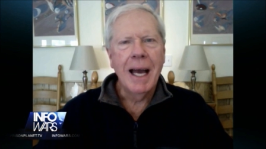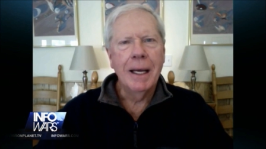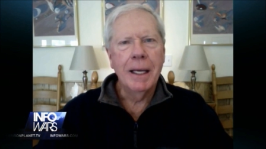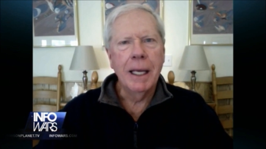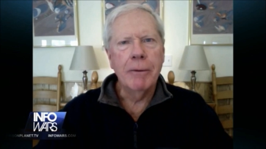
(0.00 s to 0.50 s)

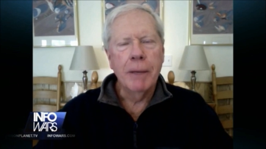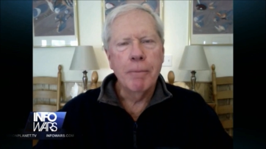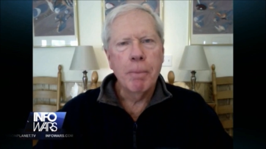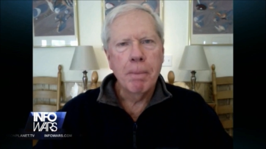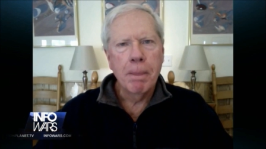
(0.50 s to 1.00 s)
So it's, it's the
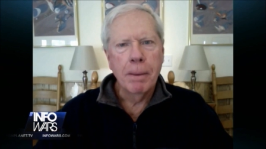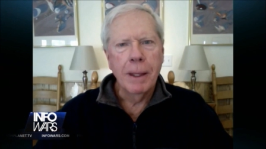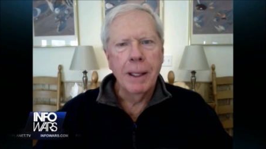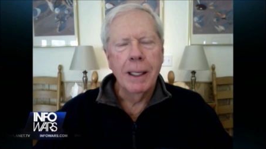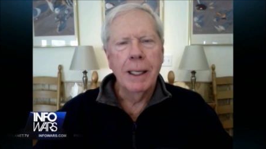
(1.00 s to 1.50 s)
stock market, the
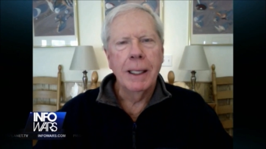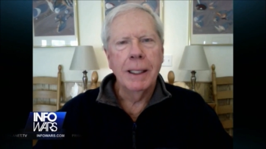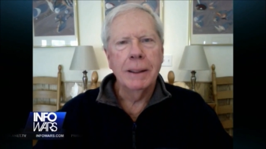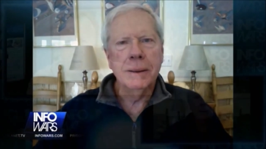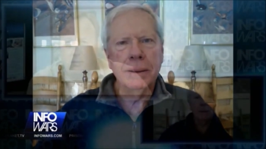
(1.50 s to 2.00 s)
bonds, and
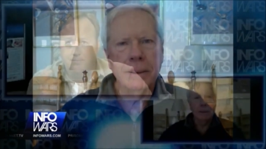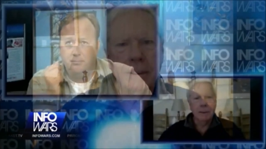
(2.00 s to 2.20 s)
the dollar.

+++++

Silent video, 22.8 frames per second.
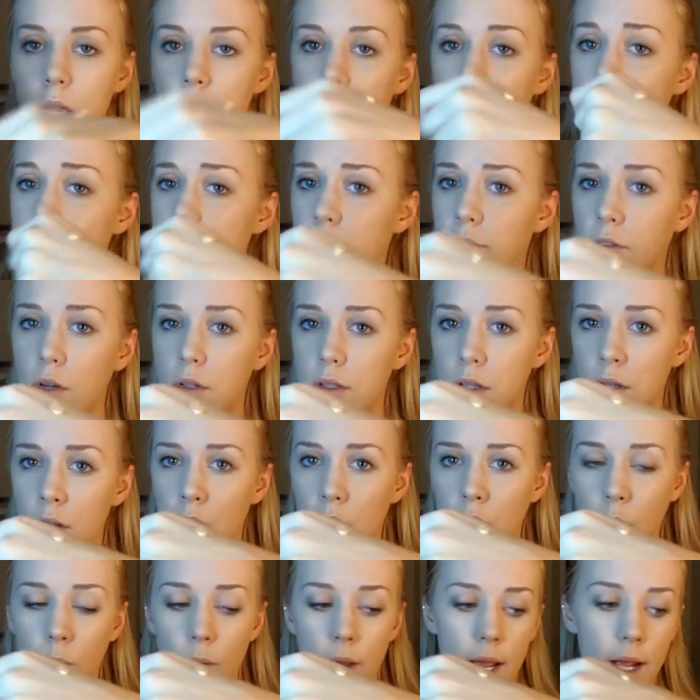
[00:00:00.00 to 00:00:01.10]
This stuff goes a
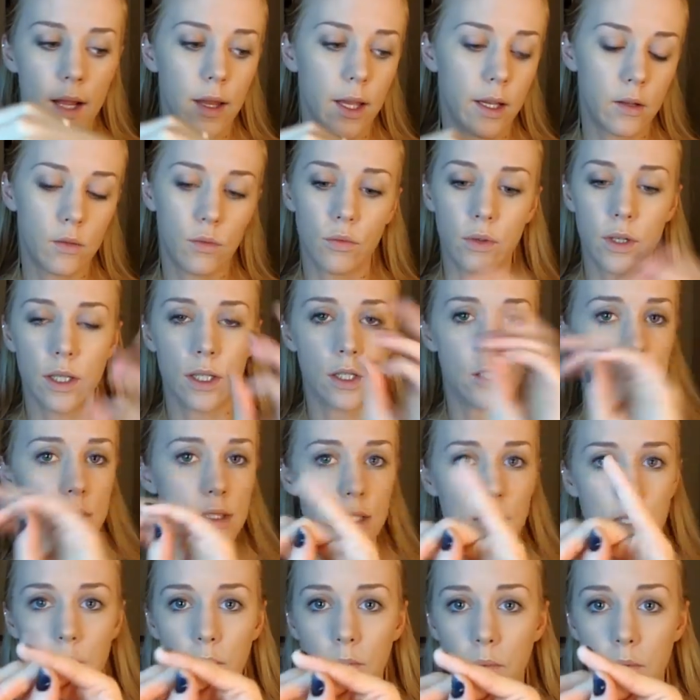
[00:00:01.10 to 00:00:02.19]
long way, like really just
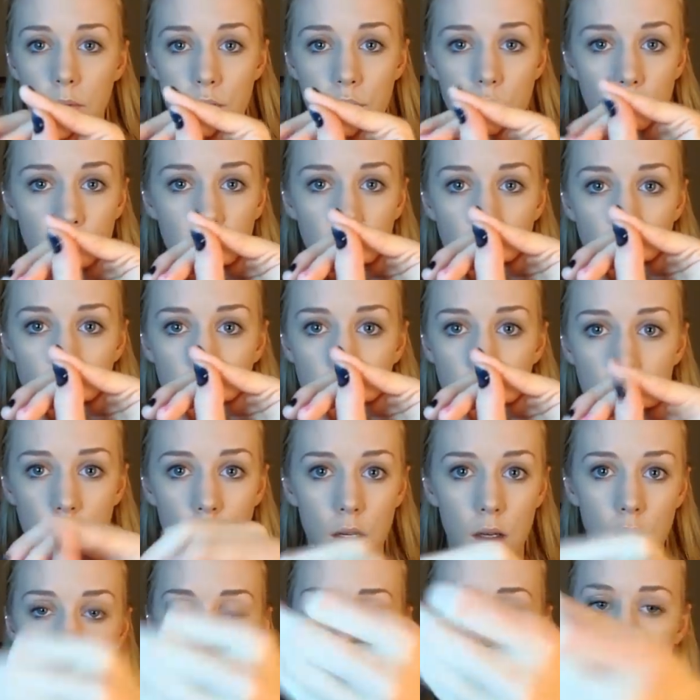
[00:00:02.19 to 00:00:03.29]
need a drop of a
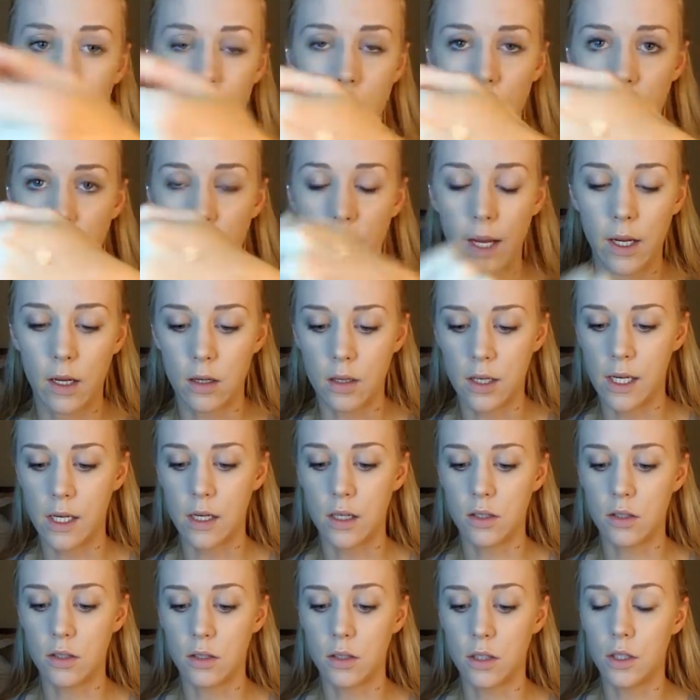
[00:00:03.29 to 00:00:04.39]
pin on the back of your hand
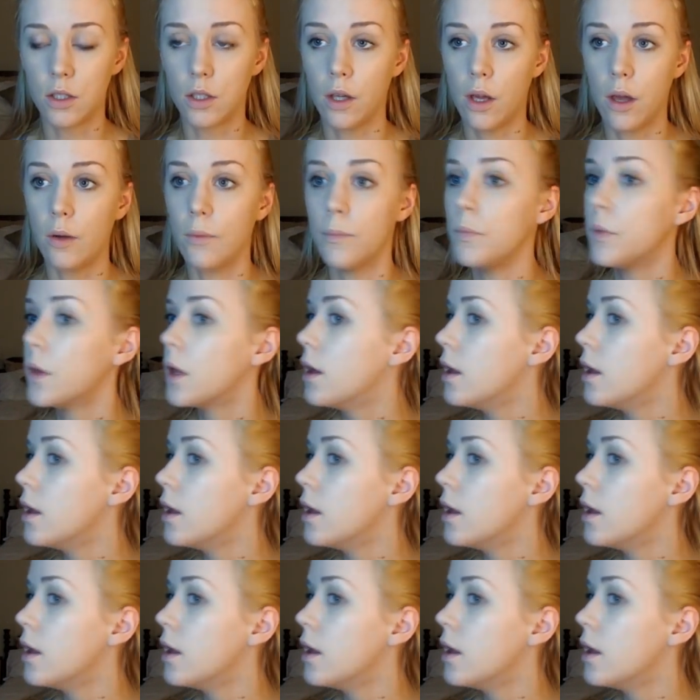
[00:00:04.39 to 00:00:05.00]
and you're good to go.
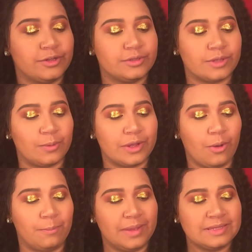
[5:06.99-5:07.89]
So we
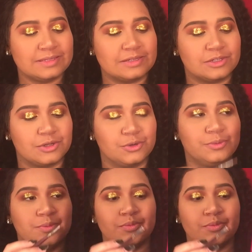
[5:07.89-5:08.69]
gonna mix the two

+++++

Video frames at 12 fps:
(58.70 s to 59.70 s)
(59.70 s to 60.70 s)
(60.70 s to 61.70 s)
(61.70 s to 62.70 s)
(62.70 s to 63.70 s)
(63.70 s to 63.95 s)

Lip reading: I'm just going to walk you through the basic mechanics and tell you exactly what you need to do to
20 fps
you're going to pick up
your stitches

+++++

◆ Task
Where a line of the listing contains the word "frames", it counts toward the total; say how many lines that makes, giving the number alone.

◆ Response
2